[wg11] SEDS for EXPRESS (10303-11:2004)
Ed Barkmeyer
edbark at nist.gov
Fri May 27 18:24:16 EDT 2005
All,
Following Phil's email, I made a number of changes to the EXPRESS
metamodel. I attach a drawing of a new addition to the diagram set.
I hope this is what Phil meant and what Part 11 was trying to say.
Although it isn't what I thought, it makes sense to me (now).
A SingleEntityValue represents a collection of values for the explicit
attributes contained in a single EXPRESS entity declaration, and the
SingleEntityType represents the "data type" of that collection, i.e. the
data type of the output of the "implicit" partial entity constructor and
the group (\) operator for that entity data type.
A PartialEntityValue, per Part 11 (after TC2), represents one or more
SingleEntityValues packaged together. This represents the output of the
"entity instance constructor" (||) operator, as well as the operators
above. This may not correspond to any actual entity data type, because
it is missing the values of some required supertype. (Part 11 says
this.) A PartialEntityType is the data type of one of those collections.
"Without loss of generality", a PartialEntityValue (-Type) consisting of
exactly one SingleEntityValue (-Type) is "equivalent to" that
SingleEntityValue (-Type). That is why the diagram shows
SingleEntityValue (-Type) as a subtype of PartialEntityValue (-Type).
Now some PartialEntityValues contain all the attributes needed to
represent an EntityInstance of a given EntityType, i.e. they have
SingleEntityValues for an EntityType and all of its supertypes. Those
are called EntityValues in the diagram. They correspond to a true
EntityType, and not just to the SingleEntityType derived from it.
An EntityValue also represents the state of a "conceptual"
EntityInstance at some point in time (e.g. the time of the exchange).
It may be the state of more than one distinct EntityInstance, which is
why Part 11 says EntityInstances are "named" EntityValues. (Hmm. The
diagram should have an id:InstanceName attribute on EntityInstance. I
had a battle with the Poseidon tool about this, and I guess I lost.)
An EntityInstance/EntityValue can be "characterized" by a single leaf
node in the subtype/supertype graph, if all the attributes of that
instance are either declared for or inherited by the named entity data
type at that node. Those are the instances that can use "internal
mapping" in Part 21, and that is what is meant by a SingleLeafInstance.
An instance that is an ANDOR of two or more leaf entity types, so
that no one entity data type declares/inherits all of its attributes is
a MultileafInstance. Those are the instances that require "external
mapping" in Part 21. (The term Multi-leaf Instance appears in Part 11,
clause 3.3 and is never used; the term Single-leaf Instance doesn't.)
If everyone agrees that this was the intended model, we can make the
necessary fixes to the Part 11 definitions (and one or two other places)
to make this clear.
Phil says that he personally believes the values of an entity data type
are EntityValues, not EntityInstances. The text of Part 11 is a bit
confused on this point. I find it more useful to insist that the
instances of an EntityType are EntityInstances, each of which has a name
and a corresponding "state", which is an EntityValue. One can always
extract the Value from the Instance when needed. The other way around
doesn't work: An EntityValue can correspond to (be the state of) zero
or more EntityInstances, and in general you have no way to know which
one is intended.
Some applications don't want certain EntityValues to be distinguished by
"names", e.g. for my tool, all values of Cartesian_point at the same
coordinates are the same point.
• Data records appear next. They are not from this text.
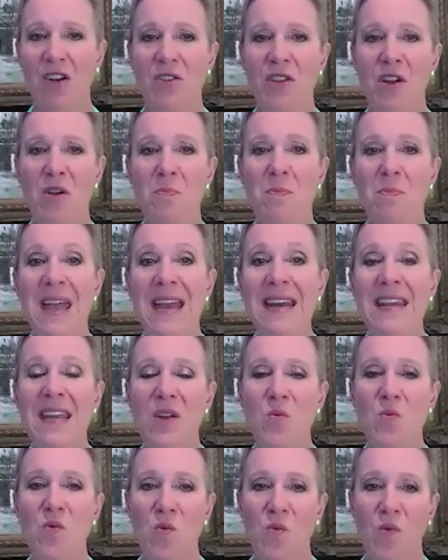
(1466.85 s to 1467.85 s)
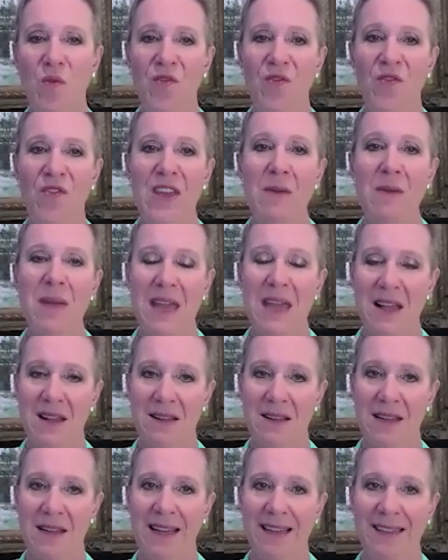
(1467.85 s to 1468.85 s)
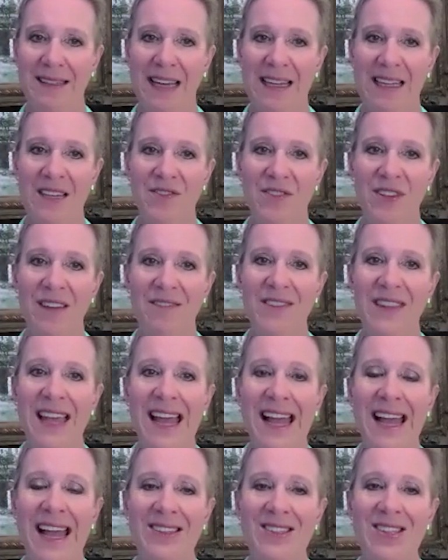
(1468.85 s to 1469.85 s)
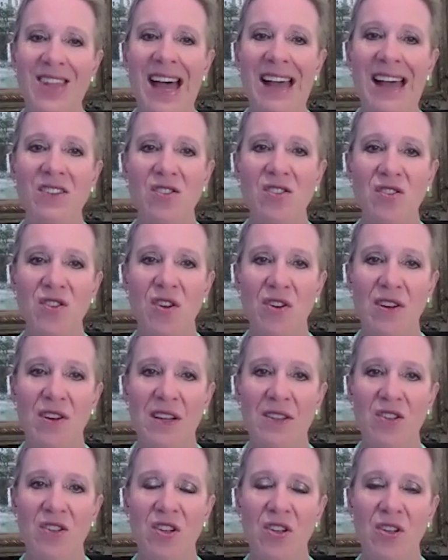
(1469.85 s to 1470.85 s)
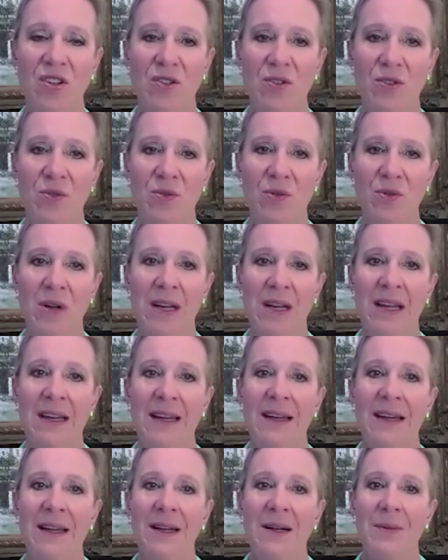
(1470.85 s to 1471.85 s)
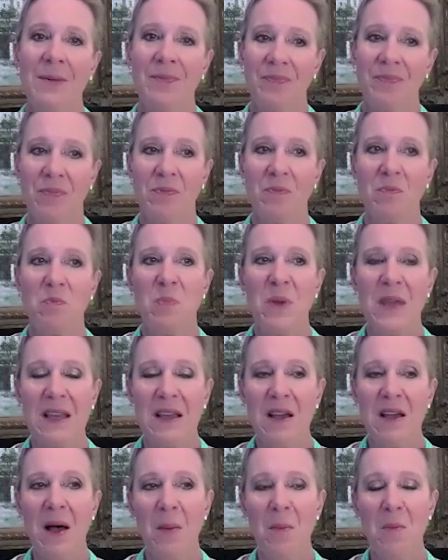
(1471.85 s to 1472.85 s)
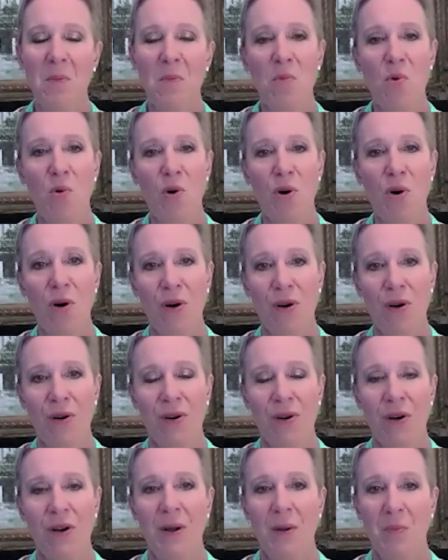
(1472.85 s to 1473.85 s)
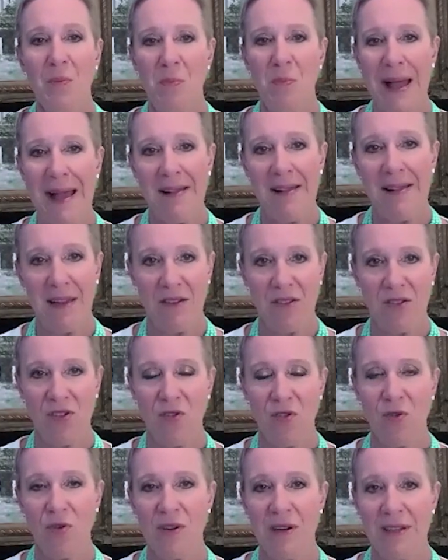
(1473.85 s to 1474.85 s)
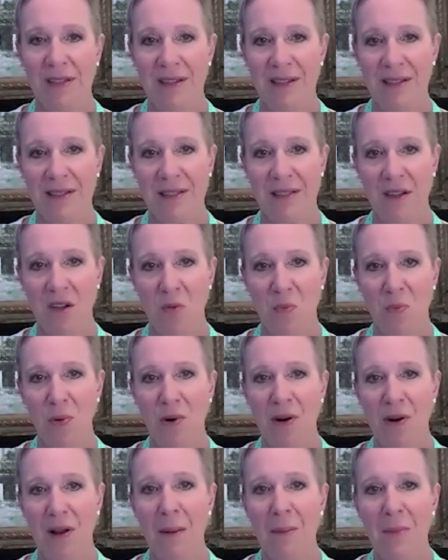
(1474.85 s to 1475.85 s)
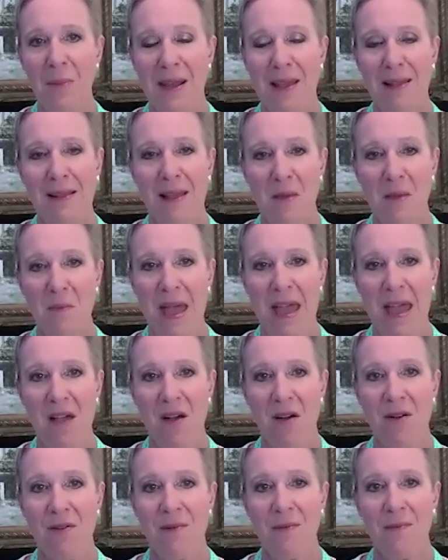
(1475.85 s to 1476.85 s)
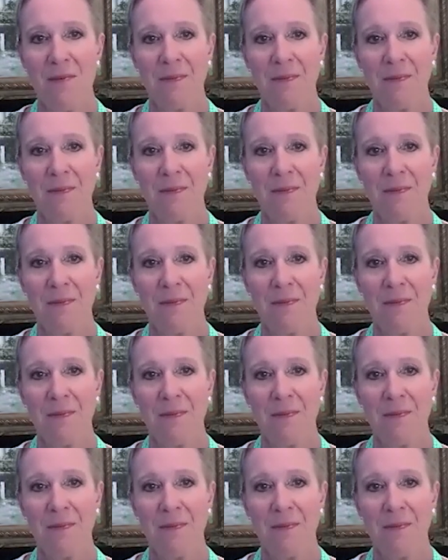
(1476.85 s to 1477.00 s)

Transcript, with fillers: Are there many female executives? Has that started to become more balanced, or is it still predominantly male?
But you can always write rules and
programs that compare entities by value if you started with "instances",
and you can thereby ignore the "names". But you cannot do anything
meaningful about distinguishing "Instances" if Part 11 insists that
EXPRESS only describes the Values.
The point of the SEDS and the attached diagram is that one can make the
text of Part 11 clear on these points, using a somewhat complicated but
clearly structured (meta)model. The result can clearly define all the
existing operators and functions, and it should break no existing
schemas that were clear as to their intent. I would also be surprised
if this model breaks any existing EXPRESS or SDAI tools, although it may
bring to light some dubious practices on both the modeling side and the
tooling side.
-Ed
P.S. The discussion thus far has shown that two of the would-be SEDS
should be somewhat (ranging to significantly) modified before they
become official. I will do that in the near future.
P.P.S. I would have drawn the attached diagrams in EXPRESS-G, but I
don't have an EXPRESS-G tool that still works, and one annoying modeling
tool per week is about all I can take. ;-)
--
Edward J. Barkmeyer Email: edbark at nist.gov
National Institute of Standards & Technology
Manufacturing Systems Integration Division
100 Bureau Drive, Stop 8264 Tel: +1 301-975-3528
Gaithersburg, MD 20899-8264 FAX: +1 301-975-4694
"The opinions expressed above do not reflect consensus of NIST,
and have not been reviewed by any Government authority."